[[ DATA FOR ANALYSIS open ]]
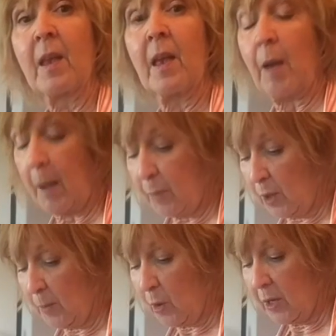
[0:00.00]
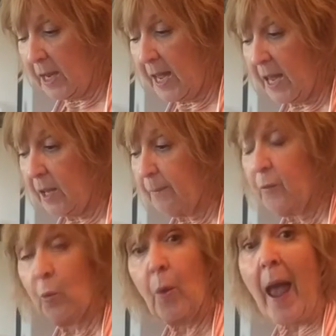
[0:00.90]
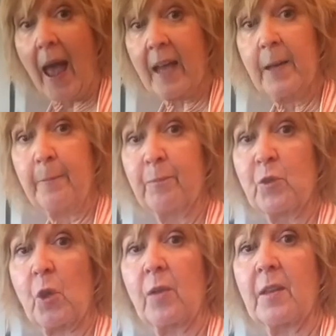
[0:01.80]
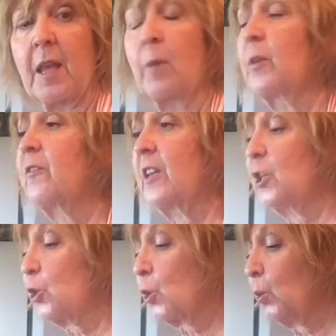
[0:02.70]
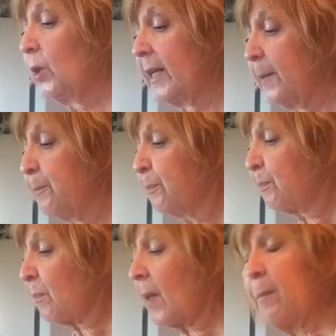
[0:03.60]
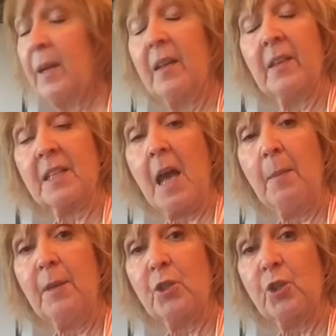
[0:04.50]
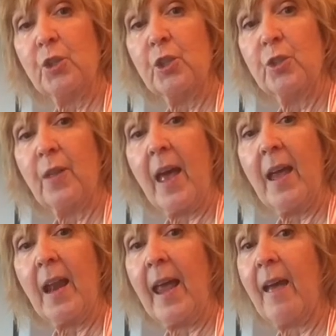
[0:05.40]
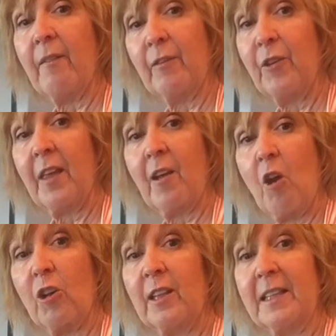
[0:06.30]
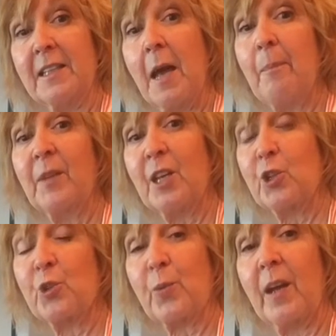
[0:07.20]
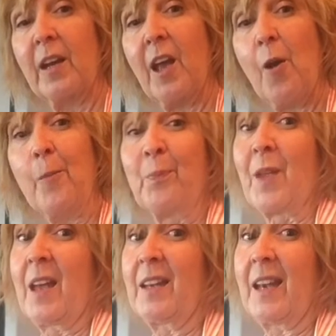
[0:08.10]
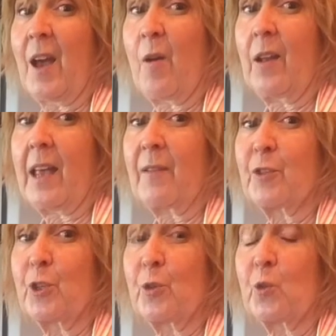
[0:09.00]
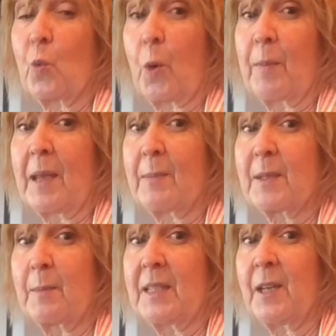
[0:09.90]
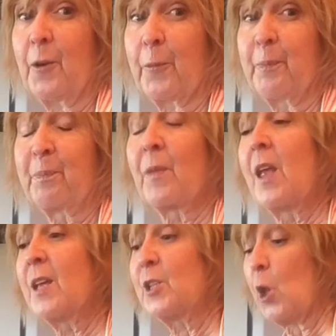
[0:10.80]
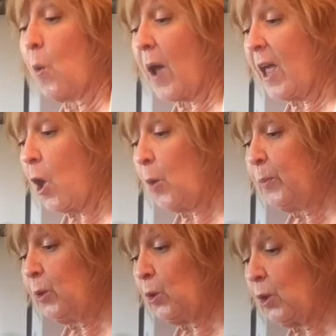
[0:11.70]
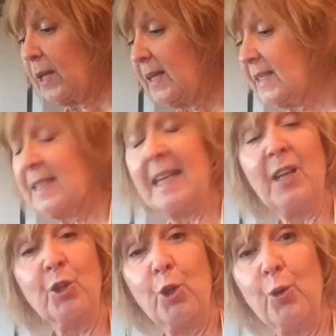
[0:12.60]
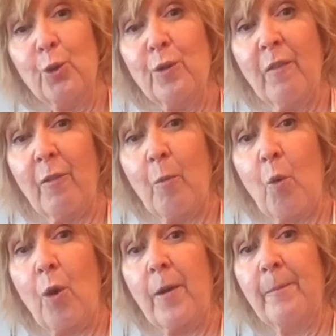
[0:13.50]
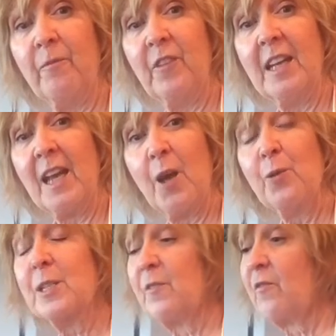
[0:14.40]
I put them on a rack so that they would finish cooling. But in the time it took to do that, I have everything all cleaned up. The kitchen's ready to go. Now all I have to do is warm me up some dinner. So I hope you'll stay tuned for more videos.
[[ DATA FOR ANALYSIS closed ]]
WORK TO COMPLETE |
All of the entries above are to be written out exactly, with no pictures.

RESPONSE |
[0:00.00]
[0:00.90]
[0:01.80]
[0:02.70]
[0:03.60]
[0:04.50]
[0:05.40]
[0:06.30]
[0:07.20]
[0:08.10]
[0:09.00]
[0:09.90]
[0:10.80]
[0:11.70]
[0:12.60]
[0:13.50]
[0:14.40]
I put them on a rack so that they would finish cooling. But in the time it took to do that, I have everything all cleaned up. The kitchen's ready to go. Now all I have to do is warm me up some dinner. So I hope you'll stay tuned for more videos.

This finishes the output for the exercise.